Infection prevention and control measures are critical to prevent the possible spread of MERS-CoV in health care facilities. Health-care facilities that provide for patients suspected or confirmed to be infected with MERS-CoV infection should take appropriate measures to decrease the risk of transmission of the virus from an infected patient to other patients, health-care workers and visitors. Health care workers should be educated, trained and refreshed with skills on infection prevention and control.

It is not always possible to identify patients with MERS-CoV early because some have mild or unusual symptoms. For this reason, it is important that health-care workers apply standard precautions consistently with all patients – regardless of their diagnosis – in all work practices all the time.

Droplet precautions should be added to the standard precautions when providing care to all patients with symptoms of acute respiratory infection. Contact precautions and eye protection should be added when caring for probable or confirmed cases of MERS-CoV infection. Airborne precautions should be applied when performing aerosol generating procedures.

Patients should be managed as potentially infected when the clinical and epidemiological clues strongly suggest MERS-CoV, even if an initial test on a nasopharyngeal swab is negative. Repeat testing should be done when the initial testing is negative, preferably on specimens from the lower respiratory tract.
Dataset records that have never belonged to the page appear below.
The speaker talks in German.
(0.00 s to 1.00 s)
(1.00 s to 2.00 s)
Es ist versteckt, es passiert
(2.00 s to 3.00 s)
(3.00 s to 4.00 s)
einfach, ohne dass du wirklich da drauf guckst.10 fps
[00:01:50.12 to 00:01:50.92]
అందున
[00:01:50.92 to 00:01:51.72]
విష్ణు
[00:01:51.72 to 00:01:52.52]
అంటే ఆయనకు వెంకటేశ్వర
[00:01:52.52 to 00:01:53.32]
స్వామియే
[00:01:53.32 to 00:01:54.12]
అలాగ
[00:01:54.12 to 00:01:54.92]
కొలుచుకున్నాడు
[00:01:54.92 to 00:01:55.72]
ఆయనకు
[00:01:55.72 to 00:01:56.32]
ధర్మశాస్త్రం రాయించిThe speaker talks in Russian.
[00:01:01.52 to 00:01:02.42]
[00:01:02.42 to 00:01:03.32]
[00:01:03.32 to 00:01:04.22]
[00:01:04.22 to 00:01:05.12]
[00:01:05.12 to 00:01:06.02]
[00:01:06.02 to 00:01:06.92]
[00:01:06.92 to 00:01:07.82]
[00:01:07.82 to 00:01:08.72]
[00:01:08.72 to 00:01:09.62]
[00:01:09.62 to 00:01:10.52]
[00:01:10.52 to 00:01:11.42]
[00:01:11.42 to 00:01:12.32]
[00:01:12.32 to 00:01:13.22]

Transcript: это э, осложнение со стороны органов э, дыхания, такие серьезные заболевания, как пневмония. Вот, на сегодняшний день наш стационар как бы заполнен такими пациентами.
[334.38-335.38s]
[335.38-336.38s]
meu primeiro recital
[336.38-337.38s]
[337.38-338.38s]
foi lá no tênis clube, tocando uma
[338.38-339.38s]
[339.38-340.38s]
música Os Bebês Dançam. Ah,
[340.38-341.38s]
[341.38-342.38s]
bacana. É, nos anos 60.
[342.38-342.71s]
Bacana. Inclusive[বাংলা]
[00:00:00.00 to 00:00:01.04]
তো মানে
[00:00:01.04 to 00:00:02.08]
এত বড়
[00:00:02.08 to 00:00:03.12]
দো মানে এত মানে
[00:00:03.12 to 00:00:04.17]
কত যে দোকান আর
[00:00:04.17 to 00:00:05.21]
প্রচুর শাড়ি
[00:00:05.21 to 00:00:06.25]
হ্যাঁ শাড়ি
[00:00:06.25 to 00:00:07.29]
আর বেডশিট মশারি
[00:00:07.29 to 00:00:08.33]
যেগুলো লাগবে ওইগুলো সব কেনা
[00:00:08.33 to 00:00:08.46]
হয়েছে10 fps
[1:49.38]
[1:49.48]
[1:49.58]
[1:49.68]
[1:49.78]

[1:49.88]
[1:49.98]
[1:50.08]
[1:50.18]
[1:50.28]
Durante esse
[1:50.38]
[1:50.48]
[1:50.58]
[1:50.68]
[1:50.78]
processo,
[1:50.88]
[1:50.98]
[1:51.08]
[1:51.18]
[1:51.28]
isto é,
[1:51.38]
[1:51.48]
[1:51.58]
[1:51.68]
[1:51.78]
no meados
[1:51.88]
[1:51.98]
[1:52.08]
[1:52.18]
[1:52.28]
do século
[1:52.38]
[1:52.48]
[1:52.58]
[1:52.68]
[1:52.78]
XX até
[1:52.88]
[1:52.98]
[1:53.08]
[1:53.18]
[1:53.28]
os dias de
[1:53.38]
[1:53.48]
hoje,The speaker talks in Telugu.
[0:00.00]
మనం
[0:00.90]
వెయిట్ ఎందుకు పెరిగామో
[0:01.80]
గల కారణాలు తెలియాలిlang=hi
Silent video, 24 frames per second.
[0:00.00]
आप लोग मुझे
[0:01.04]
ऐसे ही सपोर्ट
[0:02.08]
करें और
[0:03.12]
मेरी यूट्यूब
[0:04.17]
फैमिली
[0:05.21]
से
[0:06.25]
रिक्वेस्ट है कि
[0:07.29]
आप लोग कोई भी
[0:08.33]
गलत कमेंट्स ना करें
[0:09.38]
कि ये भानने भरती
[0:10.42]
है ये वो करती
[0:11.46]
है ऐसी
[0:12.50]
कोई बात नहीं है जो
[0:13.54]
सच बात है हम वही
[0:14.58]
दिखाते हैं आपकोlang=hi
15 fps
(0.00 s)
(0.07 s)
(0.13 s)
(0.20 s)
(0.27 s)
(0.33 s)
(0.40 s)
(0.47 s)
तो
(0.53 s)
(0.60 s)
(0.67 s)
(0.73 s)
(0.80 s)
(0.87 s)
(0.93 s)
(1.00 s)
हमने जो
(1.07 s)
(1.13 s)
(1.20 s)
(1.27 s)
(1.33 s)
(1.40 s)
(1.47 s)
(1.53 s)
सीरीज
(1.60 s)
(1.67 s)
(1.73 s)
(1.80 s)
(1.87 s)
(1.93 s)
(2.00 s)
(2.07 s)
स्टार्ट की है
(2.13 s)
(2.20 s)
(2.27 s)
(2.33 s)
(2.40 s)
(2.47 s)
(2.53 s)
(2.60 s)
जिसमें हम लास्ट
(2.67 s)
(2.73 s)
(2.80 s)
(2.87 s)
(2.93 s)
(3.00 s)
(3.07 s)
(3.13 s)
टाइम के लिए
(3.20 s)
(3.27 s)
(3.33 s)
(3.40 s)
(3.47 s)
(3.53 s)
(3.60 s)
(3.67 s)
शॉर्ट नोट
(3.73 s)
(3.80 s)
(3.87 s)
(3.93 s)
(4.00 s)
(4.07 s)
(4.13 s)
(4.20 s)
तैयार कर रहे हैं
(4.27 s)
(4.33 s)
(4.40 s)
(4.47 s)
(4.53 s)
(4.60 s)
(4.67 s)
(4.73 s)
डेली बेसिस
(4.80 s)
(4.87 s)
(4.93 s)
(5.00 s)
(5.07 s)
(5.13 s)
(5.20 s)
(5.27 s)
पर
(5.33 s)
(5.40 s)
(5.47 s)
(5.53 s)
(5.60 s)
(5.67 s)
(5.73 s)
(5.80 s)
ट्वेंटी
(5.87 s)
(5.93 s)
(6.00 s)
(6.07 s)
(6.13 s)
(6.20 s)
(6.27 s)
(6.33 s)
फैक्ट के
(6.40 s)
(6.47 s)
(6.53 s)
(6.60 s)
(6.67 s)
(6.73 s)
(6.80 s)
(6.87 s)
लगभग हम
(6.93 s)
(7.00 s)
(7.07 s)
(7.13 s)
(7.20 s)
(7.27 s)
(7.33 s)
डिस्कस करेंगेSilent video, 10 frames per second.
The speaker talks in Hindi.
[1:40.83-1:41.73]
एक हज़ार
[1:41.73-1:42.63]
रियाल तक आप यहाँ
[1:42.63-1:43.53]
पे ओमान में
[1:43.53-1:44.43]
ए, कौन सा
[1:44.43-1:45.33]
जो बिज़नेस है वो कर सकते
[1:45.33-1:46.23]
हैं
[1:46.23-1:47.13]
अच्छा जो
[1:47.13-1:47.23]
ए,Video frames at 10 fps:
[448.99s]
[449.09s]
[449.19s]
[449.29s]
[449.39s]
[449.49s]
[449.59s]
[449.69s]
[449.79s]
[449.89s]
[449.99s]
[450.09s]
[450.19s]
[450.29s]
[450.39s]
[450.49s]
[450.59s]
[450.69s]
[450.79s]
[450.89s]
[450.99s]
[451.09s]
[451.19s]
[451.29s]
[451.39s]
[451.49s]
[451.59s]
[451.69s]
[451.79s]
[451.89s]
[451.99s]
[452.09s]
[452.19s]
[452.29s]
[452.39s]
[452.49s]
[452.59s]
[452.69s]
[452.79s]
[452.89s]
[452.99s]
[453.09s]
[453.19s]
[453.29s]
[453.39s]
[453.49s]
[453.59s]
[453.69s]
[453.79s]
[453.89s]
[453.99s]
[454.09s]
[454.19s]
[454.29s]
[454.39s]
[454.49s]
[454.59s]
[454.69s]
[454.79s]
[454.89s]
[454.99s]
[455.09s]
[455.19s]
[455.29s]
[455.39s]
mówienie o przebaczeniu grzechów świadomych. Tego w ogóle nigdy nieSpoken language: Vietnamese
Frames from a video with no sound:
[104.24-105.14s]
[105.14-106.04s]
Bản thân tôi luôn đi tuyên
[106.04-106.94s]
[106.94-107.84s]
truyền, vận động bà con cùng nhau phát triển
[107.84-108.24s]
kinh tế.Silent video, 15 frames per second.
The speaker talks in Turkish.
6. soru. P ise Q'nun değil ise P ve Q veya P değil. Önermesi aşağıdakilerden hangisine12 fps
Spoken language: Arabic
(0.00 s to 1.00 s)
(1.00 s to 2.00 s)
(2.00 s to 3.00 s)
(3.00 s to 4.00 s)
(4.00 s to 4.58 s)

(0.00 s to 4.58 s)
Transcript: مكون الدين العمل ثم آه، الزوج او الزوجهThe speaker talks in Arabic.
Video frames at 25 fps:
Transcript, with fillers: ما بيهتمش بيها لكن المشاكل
Health-care providers are advised to maintain vigilance. Recent travellers returning from the Middle East who develop SARI should be tested for MERS-CoV as advised in the current surveillance recommendations. All Member States are reminded to promptly assess and notify WHO of any new case of infection with MERS-CoV, along with information about potential exposures that may have resulted in infection and a description of the clinical course. Investigation into the source of exposure should promptly be initiated to identify the mode of exposure, so that further transmission of the virus can be prevented.

People at high risk of severe disease due to MERS-CoV should avoid close contact with animals when visiting farms or barn areas where the virus is known to be potentially circulating. For the general public, when visiting a farm or a barn, general hygiene measures, such as regular hand washing before and after touching animals, avoiding contact with sick animals, and following food hygiene practices, should be adhered to.

WHO does not advise special screening at points of entry with regard to this event nor does it currently recommend the application of any travel or trade restrictions.